**Brief**
Below are the records; give again exactly the line with "[0:03.60-0:04.50]", the line with "What the speaker", and each line that lies between them, and nothing besides.

**Records for the exercise**

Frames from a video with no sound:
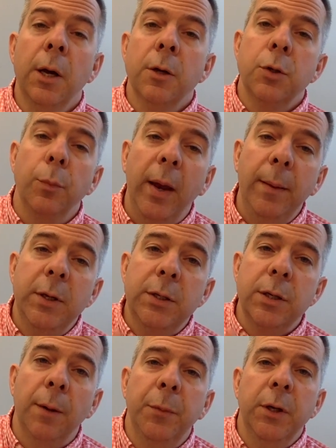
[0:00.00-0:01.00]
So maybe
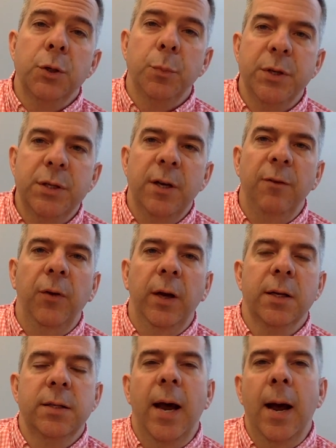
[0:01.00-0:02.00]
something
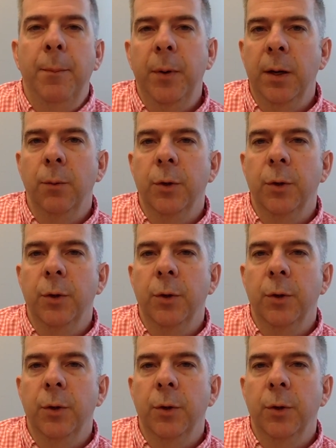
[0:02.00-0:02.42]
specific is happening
--
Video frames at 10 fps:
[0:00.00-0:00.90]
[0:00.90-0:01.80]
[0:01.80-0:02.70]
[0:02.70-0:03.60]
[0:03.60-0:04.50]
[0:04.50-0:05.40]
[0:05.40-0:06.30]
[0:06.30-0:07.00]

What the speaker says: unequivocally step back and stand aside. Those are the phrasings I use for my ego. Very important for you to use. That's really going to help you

**Written answer**
[0:03.60-0:04.50]
[0:04.50-0:05.40]
[0:05.40-0:06.30]
[0:06.30-0:07.00]

What the speaker says: unequivocally step back and stand aside. Those are the phrasings I use for my ego. Very important for you to use. That's really going to help you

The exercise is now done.